-- Problem --
The required result is each line of the entries below containing the string "Transcript".

-- Stored items --

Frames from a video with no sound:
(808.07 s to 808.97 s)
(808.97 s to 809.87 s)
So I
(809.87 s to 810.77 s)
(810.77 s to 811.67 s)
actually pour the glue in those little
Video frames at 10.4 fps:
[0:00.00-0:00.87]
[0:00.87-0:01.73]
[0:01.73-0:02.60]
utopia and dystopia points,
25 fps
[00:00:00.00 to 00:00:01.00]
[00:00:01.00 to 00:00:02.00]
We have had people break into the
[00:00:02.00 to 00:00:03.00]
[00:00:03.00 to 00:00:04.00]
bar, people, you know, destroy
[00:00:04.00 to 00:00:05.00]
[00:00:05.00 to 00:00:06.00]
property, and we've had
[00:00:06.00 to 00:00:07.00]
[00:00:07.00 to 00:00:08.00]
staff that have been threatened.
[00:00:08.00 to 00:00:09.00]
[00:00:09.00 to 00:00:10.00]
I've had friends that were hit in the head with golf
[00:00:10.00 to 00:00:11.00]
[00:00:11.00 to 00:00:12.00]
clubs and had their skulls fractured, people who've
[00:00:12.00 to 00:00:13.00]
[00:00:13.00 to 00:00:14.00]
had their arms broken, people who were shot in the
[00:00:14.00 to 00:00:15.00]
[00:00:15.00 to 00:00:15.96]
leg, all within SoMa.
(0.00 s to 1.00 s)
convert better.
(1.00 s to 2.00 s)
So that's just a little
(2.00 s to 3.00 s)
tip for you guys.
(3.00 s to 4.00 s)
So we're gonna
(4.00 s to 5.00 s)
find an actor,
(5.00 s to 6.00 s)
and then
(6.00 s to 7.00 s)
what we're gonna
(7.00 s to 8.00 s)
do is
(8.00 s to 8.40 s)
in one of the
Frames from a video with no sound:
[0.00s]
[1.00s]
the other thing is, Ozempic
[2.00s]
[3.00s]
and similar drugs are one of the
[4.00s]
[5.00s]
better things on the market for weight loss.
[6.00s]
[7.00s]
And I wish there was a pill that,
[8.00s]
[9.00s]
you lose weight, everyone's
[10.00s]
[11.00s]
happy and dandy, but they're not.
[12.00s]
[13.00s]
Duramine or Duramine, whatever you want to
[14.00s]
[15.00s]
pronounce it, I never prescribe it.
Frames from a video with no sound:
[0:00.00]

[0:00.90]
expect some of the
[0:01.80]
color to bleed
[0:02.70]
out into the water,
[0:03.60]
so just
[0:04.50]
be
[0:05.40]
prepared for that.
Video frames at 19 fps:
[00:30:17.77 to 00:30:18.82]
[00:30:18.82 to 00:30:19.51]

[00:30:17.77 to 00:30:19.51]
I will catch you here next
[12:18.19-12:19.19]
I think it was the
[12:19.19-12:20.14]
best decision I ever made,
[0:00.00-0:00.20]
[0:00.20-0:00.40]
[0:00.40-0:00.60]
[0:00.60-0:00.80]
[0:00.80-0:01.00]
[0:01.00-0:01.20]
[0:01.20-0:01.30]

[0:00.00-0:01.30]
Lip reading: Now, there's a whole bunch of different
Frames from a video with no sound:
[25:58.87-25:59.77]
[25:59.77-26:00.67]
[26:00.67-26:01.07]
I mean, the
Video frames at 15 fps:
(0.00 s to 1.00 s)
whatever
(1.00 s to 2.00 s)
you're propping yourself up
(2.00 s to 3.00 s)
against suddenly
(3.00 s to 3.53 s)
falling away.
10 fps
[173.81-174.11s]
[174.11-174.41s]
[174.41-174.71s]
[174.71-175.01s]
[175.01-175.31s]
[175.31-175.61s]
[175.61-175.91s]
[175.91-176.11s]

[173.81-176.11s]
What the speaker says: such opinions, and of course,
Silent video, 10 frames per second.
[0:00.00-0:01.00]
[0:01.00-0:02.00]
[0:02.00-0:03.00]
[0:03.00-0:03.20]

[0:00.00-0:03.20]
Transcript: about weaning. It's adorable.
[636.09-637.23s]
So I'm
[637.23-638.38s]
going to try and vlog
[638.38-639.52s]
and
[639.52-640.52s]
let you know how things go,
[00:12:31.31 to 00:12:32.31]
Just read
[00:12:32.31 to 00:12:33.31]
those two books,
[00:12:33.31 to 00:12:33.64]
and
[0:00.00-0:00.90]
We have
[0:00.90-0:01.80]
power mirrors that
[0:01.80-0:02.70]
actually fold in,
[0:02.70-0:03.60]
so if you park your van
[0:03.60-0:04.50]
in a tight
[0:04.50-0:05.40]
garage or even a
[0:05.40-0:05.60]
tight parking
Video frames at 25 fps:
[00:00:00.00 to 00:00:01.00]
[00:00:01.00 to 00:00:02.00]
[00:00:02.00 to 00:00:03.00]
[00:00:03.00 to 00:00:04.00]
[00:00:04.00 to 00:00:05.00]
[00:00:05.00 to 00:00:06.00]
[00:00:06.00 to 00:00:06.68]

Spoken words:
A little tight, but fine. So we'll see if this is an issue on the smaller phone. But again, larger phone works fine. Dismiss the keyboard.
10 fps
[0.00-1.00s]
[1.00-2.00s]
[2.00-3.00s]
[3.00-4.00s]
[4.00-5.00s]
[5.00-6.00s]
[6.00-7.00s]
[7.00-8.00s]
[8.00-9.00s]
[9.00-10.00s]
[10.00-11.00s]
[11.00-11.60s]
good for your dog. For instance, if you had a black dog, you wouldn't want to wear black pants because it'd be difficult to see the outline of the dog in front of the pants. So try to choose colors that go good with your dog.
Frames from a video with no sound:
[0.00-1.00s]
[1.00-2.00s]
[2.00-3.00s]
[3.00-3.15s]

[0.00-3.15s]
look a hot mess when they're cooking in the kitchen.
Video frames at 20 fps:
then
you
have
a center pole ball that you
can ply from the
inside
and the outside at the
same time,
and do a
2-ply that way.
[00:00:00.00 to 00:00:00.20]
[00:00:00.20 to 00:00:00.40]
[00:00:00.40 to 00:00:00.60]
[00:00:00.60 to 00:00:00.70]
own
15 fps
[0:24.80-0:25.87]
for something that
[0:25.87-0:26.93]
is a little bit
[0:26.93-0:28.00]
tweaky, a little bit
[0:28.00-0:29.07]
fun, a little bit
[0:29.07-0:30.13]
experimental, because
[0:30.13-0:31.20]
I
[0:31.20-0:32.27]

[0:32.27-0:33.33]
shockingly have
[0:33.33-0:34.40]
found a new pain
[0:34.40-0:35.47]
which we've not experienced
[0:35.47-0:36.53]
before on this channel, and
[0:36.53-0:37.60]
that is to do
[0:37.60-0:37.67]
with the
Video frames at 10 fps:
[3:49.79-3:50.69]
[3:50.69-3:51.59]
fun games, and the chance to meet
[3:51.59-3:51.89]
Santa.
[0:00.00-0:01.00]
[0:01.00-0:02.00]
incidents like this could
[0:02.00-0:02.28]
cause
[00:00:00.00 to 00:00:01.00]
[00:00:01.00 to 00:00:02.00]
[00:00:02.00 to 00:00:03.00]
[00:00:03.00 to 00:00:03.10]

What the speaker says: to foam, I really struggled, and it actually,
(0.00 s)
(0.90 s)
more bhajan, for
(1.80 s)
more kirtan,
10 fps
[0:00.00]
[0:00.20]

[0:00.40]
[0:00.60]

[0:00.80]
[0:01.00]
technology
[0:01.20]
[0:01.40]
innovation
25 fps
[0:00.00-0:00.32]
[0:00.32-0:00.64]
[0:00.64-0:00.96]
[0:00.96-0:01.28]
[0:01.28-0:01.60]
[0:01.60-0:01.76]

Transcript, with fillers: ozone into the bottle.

-- Result below --
Transcript: about weaning. It's adorable.
Transcript, with fillers: ozone into the bottle.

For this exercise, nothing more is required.